Islet Transplantation in Type 1 Diabetic Patients Using the Edmonton Protocol of Steroid Free Immunosuppression

The primary purpose of this study is to demonstrate the safety of allogeneic islet transplantation in type 1 diabetic patients performed at the University of Illinois at Chicago (UIC). The purpose is to reproduce the Edmonton protocol to demonstrate that pancreatic islets isolated at UIC are safe and of sufficient quality to provide reproducible graft function.

Study Overview

• Status: Completed
• Conditions: Diabetes Mellitus, Type 1
• Intervention / Treatment: Drug: Islet Cell Transplant; Drug: Islet Cell Transplant plus

Detailed Description

Diabetes mellitus is becoming an unbearable burden for the health care system worldwide. The incidence of disease has increased over the past 50 years, both for type I and type II diabetes. In 2002, the expenditure for direct and indirect costs of diabetes reached the astronomical amount of $132 billion for the USA alone. The burden suffered by patients is also grave when we consider that diabetic neuropathy and retinopathy are now the leading causes of renal failure and blindness in industrialized countries. Although major improvements in insulin treatment and glycemic control have been achieved, the development of hypoglycemic unawareness still represents a challenging clinical problem in the management of diabetes. Severe hypoglycemic episodes are not only acutely life threatening but lead to overall impairment of the quality of life of diabetic patients. Even under ideal study conditions the pathophysiology of hypoglycemic unawareness is not fully understood. It seems that each hypoglycemic episode reduces the counterregulatory hormone responses and the subjective awareness of the following episode, generating a self-worsening mechanism. Islet transplantation can effectively eliminate severe hypoglycemia and restore good glycemic control. However, there are still several limitations to the widespread application of islet transplantation. First, insulin independence is mostly achieved by transplanting a high number of islets that are harvested from 2-4 donors. Second, post-transplant insulin-independence is progressively lost over time despite continued endogenous insulin secretion. Lastly, current immunosuppression carries potential risks and can only incompletely prevent sensitization of the host and rejection.

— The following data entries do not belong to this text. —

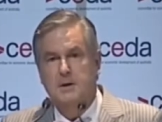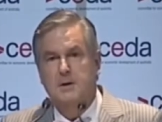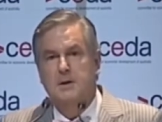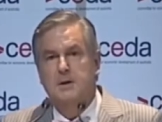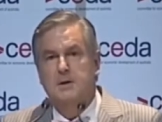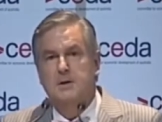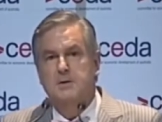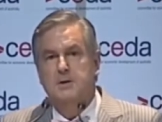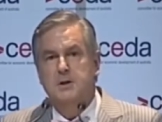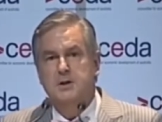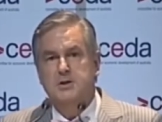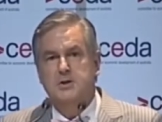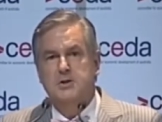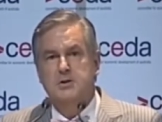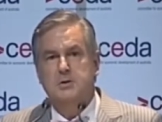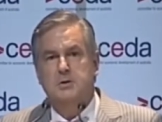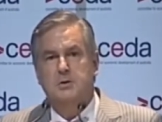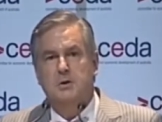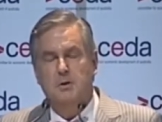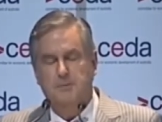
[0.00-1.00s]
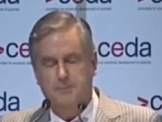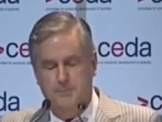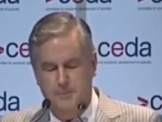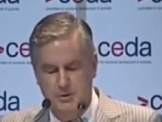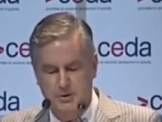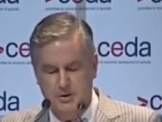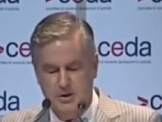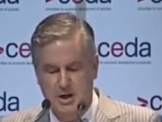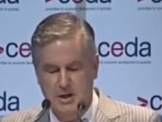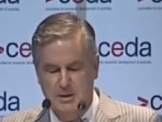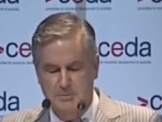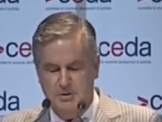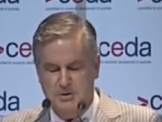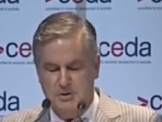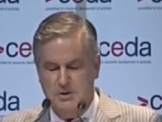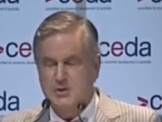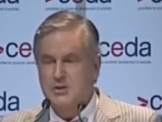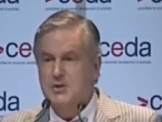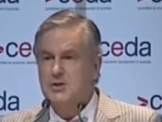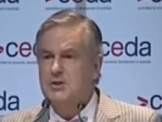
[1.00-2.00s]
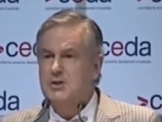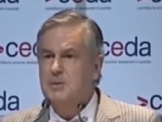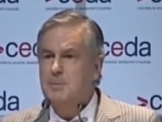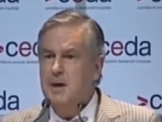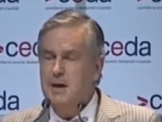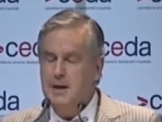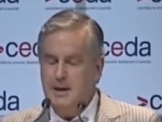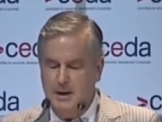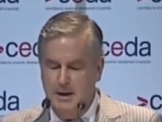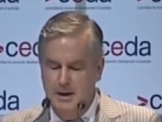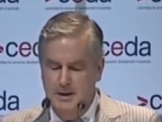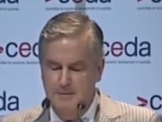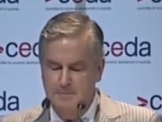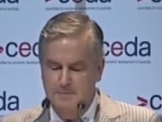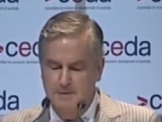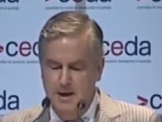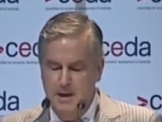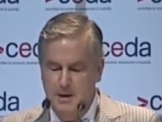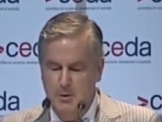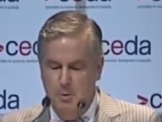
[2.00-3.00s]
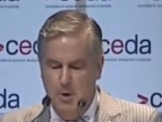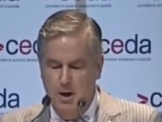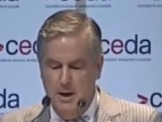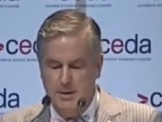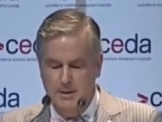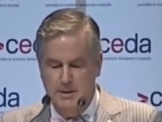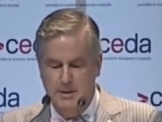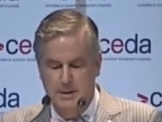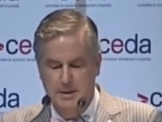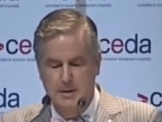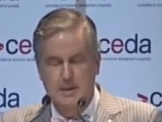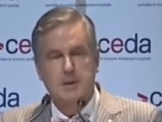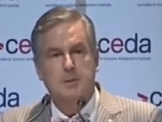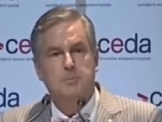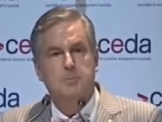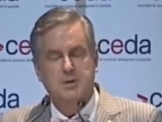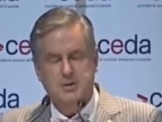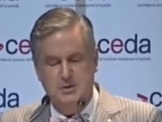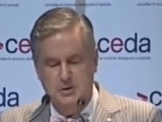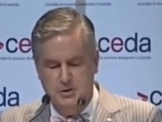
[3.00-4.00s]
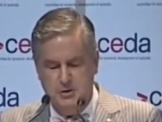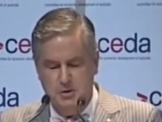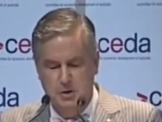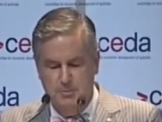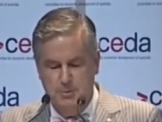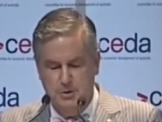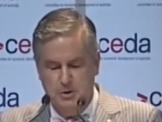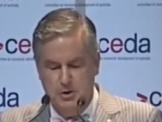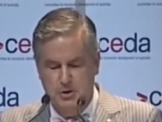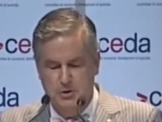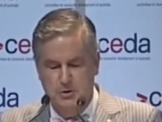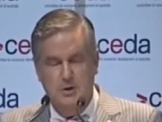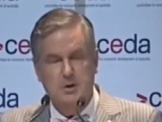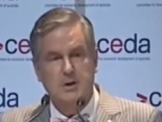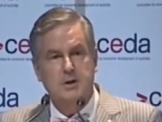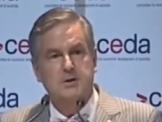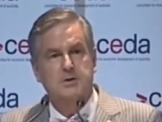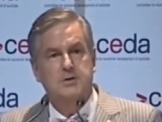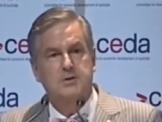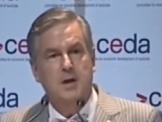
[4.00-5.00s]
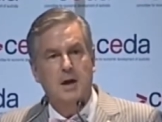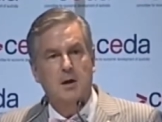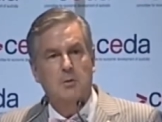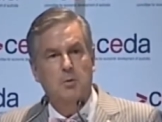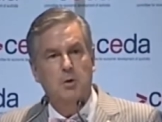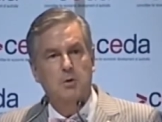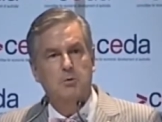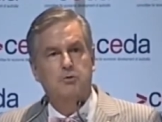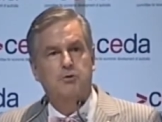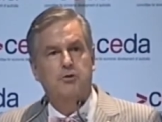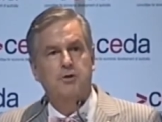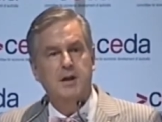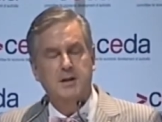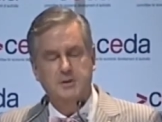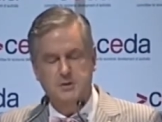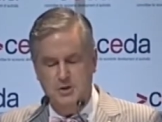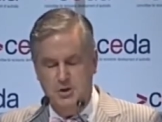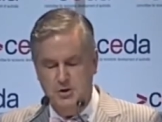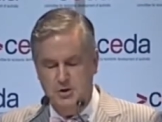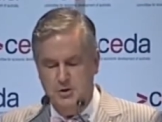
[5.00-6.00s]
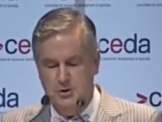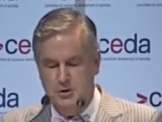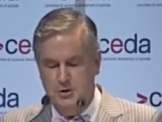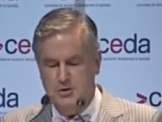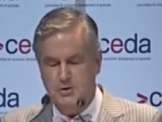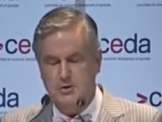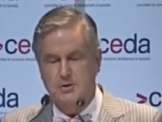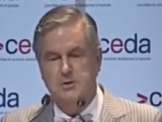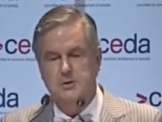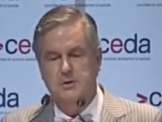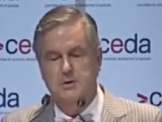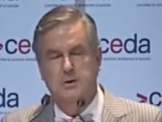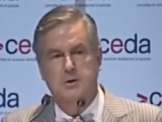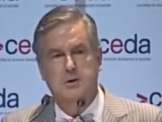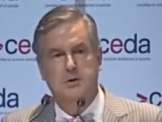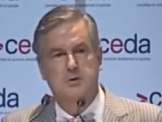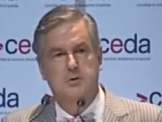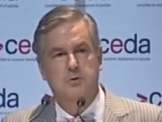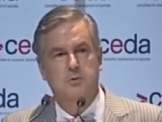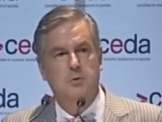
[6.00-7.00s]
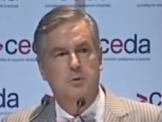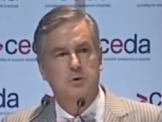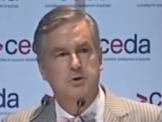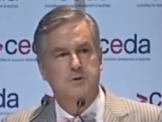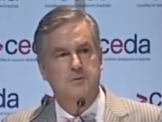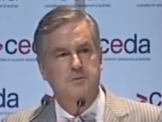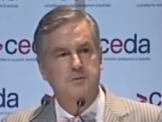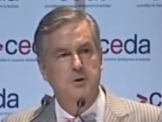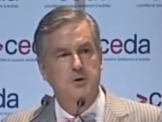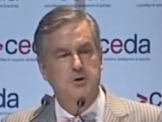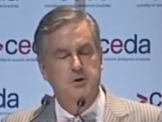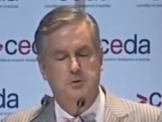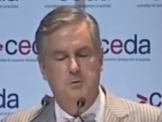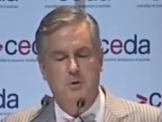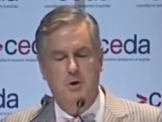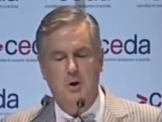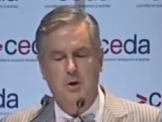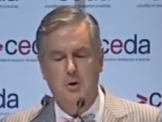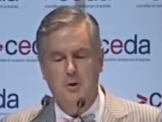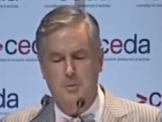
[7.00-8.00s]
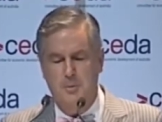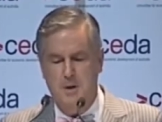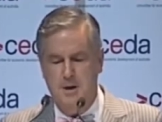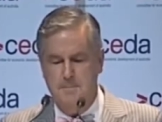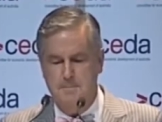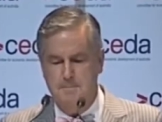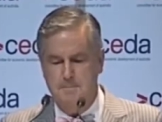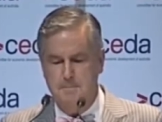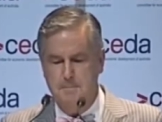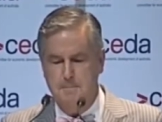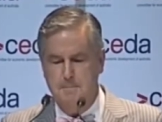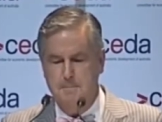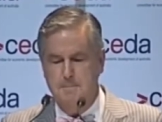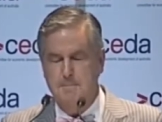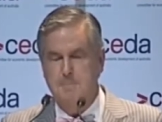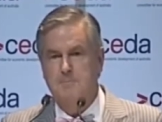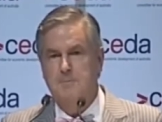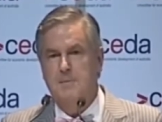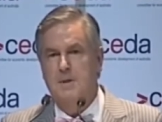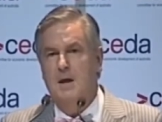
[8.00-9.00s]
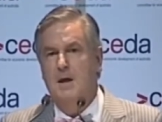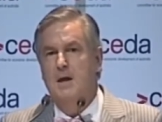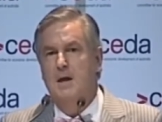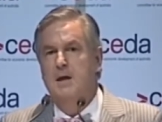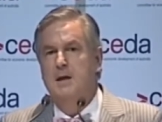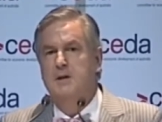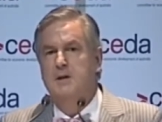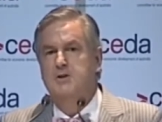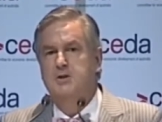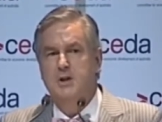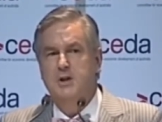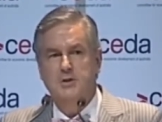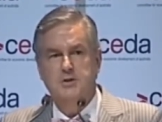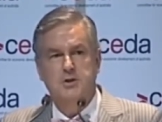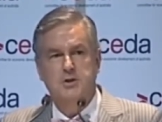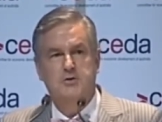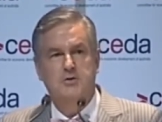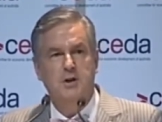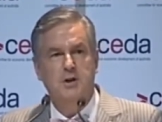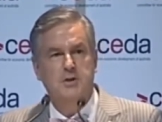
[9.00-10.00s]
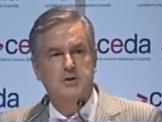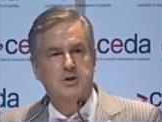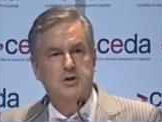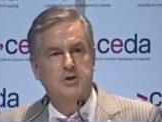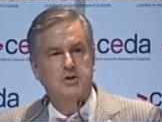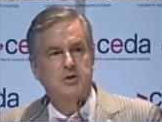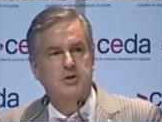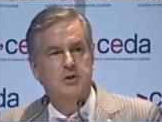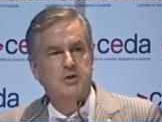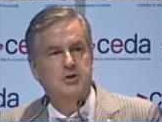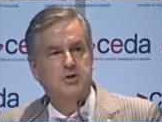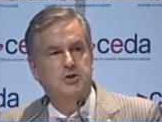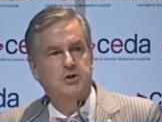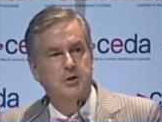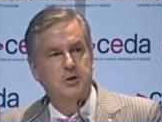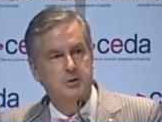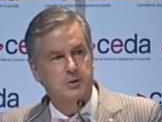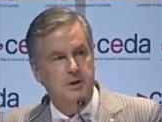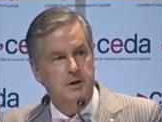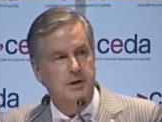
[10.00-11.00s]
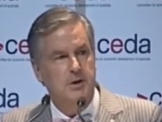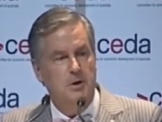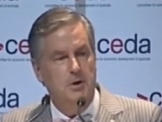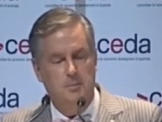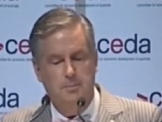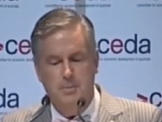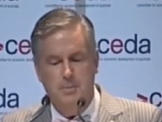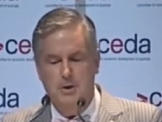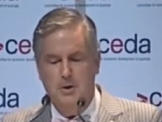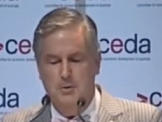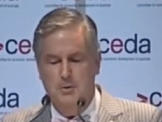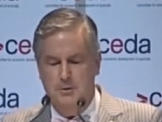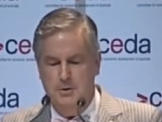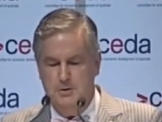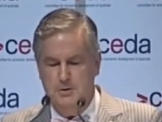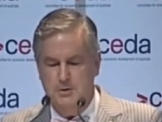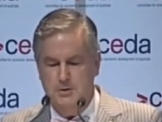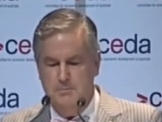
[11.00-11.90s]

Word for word: this conference aims to systematically evaluate business opportunities that will transition us towards a future economy. And such a transition is certainly not beyond us.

At present, clinical trials in islet transplantation face stringent federal regulations, which define islets as a biological drug and islet transplantation as an experimental procedure. Limited resources impose small and uncontrolled trials investigating a limited number of new interventions to improve outcomes.

This study is a Phase 1/2 single center, uncontrolled trial in which 1-3 allogeneic pancreatic islet transplants are performed for each study subject. Post-transplant follow-up continues for 64 weeks after the final islet transplantation. Thereafter, subjects are enrolled for a 5-year follow-up study and a 5 to 10 year follow-up study.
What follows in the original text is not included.